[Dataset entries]
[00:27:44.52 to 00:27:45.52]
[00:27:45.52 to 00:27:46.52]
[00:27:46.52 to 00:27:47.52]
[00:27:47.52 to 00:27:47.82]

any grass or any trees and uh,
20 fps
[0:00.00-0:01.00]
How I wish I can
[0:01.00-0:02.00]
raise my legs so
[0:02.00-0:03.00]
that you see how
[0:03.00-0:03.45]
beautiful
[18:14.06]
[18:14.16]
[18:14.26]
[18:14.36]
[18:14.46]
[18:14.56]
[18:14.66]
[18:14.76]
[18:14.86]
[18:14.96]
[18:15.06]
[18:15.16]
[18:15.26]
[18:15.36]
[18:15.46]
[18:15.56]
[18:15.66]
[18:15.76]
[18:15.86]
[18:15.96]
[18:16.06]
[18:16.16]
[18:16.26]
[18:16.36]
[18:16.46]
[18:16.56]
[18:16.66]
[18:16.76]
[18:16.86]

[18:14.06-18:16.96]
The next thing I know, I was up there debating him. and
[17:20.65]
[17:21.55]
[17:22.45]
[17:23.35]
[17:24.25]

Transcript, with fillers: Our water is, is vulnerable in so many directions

- _Task goal_
In full and without alteration, write out the data above.

- _Solution to this problem_
[00:27:44.52 to 00:27:45.52]
[00:27:45.52 to 00:27:46.52]
[00:27:46.52 to 00:27:47.52]
[00:27:47.52 to 00:27:47.82]

any grass or any trees and uh,
20 fps
[0:00.00-0:01.00]
How I wish I can
[0:01.00-0:02.00]
raise my legs so
[0:02.00-0:03.00]
that you see how
[0:03.00-0:03.45]
beautiful
[18:14.06]
[18:14.16]
[18:14.26]
[18:14.36]
[18:14.46]
[18:14.56]
[18:14.66]
[18:14.76]
[18:14.86]
[18:14.96]
[18:15.06]
[18:15.16]
[18:15.26]
[18:15.36]
[18:15.46]
[18:15.56]
[18:15.66]
[18:15.76]
[18:15.86]
[18:15.96]
[18:16.06]
[18:16.16]
[18:16.26]
[18:16.36]
[18:16.46]
[18:16.56]
[18:16.66]
[18:16.76]
[18:16.86]

[18:14.06-18:16.96]
The next thing I know, I was up there debating him. and
[17:20.65]
[17:21.55]
[17:22.45]
[17:23.35]
[17:24.25]

Transcript, with fillers: Our water is, is vulnerable in so many directions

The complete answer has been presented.